Marketers want their email marketing channels to achieve their full potential this year, but there’s something holding them back. Or rather, there’s an array of things holding them back.
Litmus polled hundreds of marketers about the biggest challenge that their email program faces. While inadequate coordination between the email program and other marketing programs came out on top, the other seven email marketing challenges we asked about loomed very close behind that one.
As an industry, it appears that we’re not facing one or two common email marketing challenges, but rather struggling against a host of problems.

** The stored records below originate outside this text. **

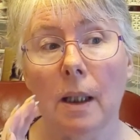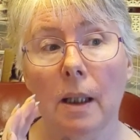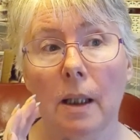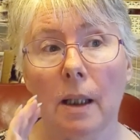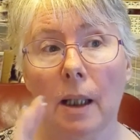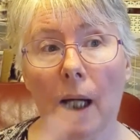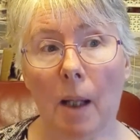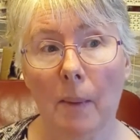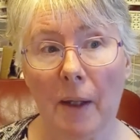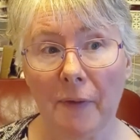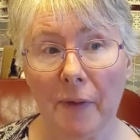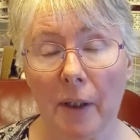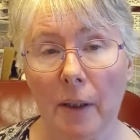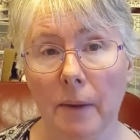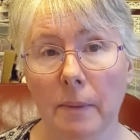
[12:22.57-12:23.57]

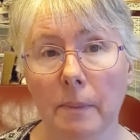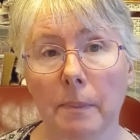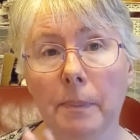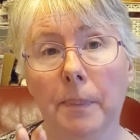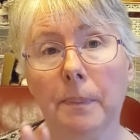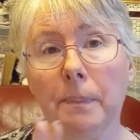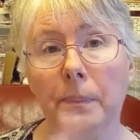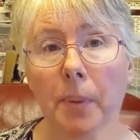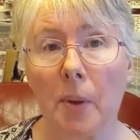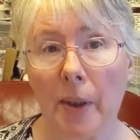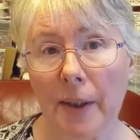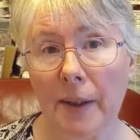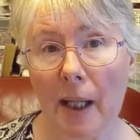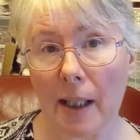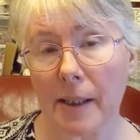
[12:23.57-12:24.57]
However,
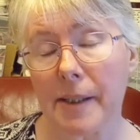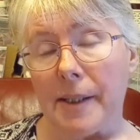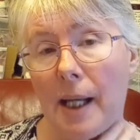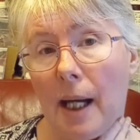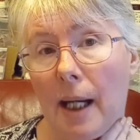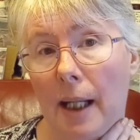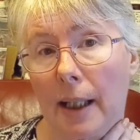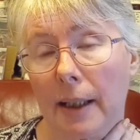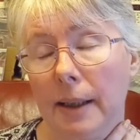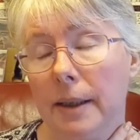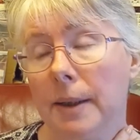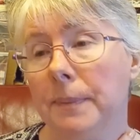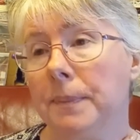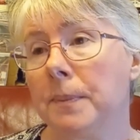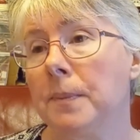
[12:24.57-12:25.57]
putting that aside,
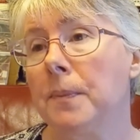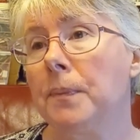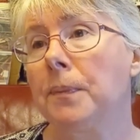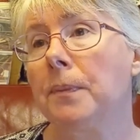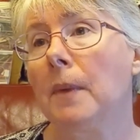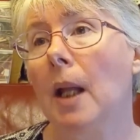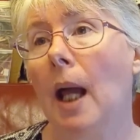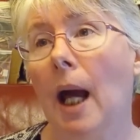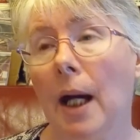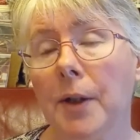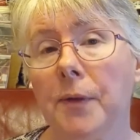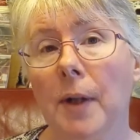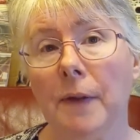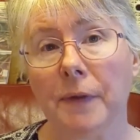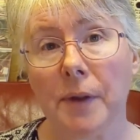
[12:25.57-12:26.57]

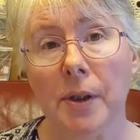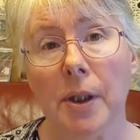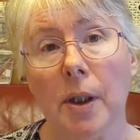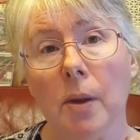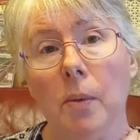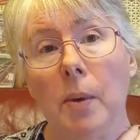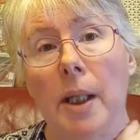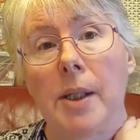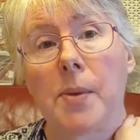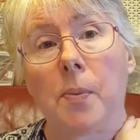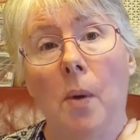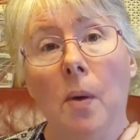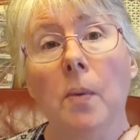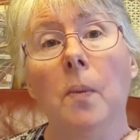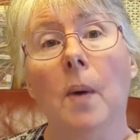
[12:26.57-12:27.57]
ad revenue is
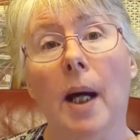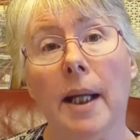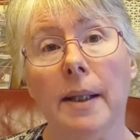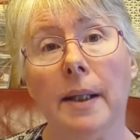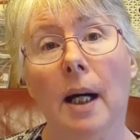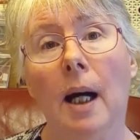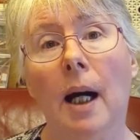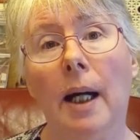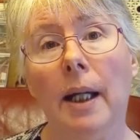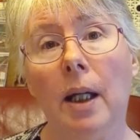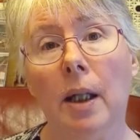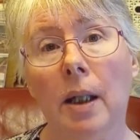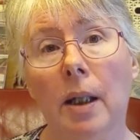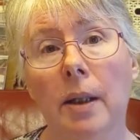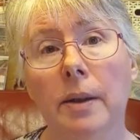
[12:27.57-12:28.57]
one way that I
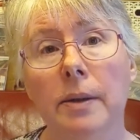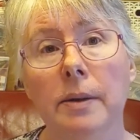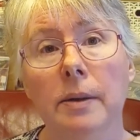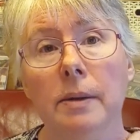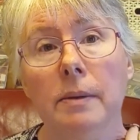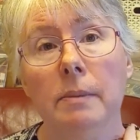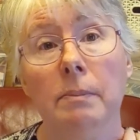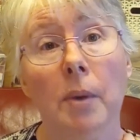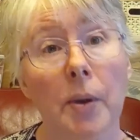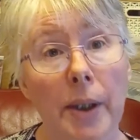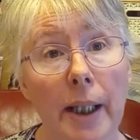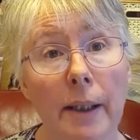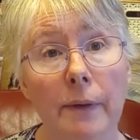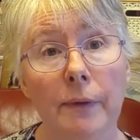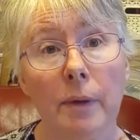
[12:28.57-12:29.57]
earn
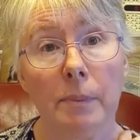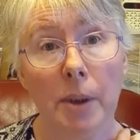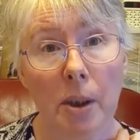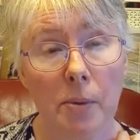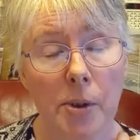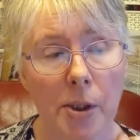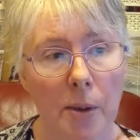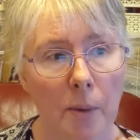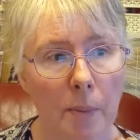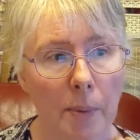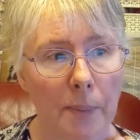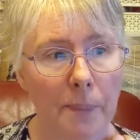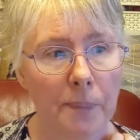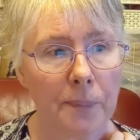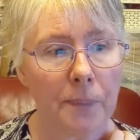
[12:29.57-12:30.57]
money from YouTube.
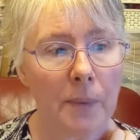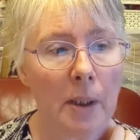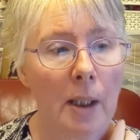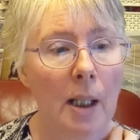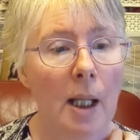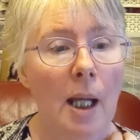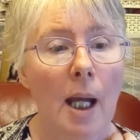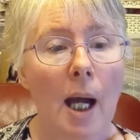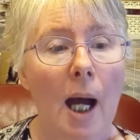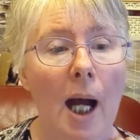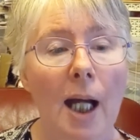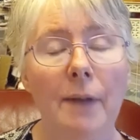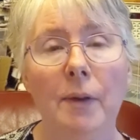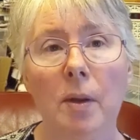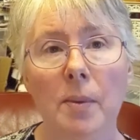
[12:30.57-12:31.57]

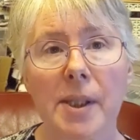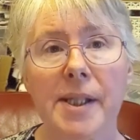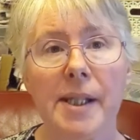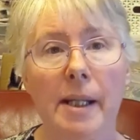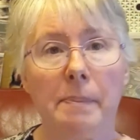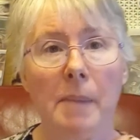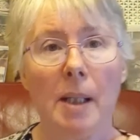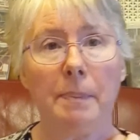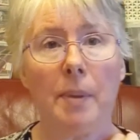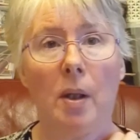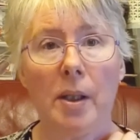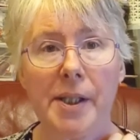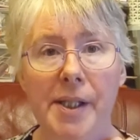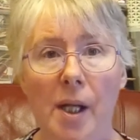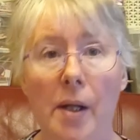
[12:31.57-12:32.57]
I've always said my
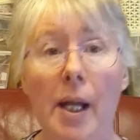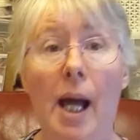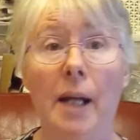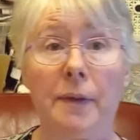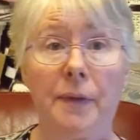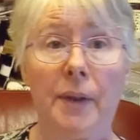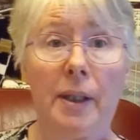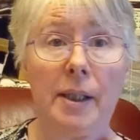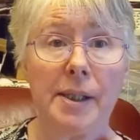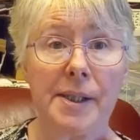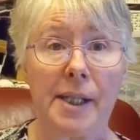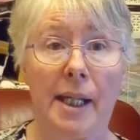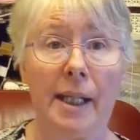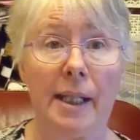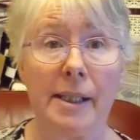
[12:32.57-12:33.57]
policy on adverts
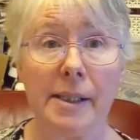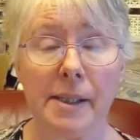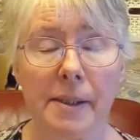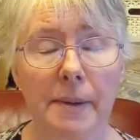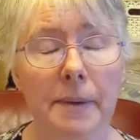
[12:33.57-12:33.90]
is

It’s also likely that every email program is dealing with more than one issue. However, solutions to these problems do exist.
To help us with smart fixes, Litmus reached out to our friends at MECLABS Institute, Smart Insights, Zettasphere, Epsilon, and IBM Watson Marketing. Let’s discuss each of these email marketing challenges and how you can overcome them:
1. Poor Coordination Between Other Departments and Channels
Your customer is omnichannel, so brands have to be omnichannel. Email marketing can no longer afford to operate as a silo. For that matter, all your other channels can’t afford to operate in silos either.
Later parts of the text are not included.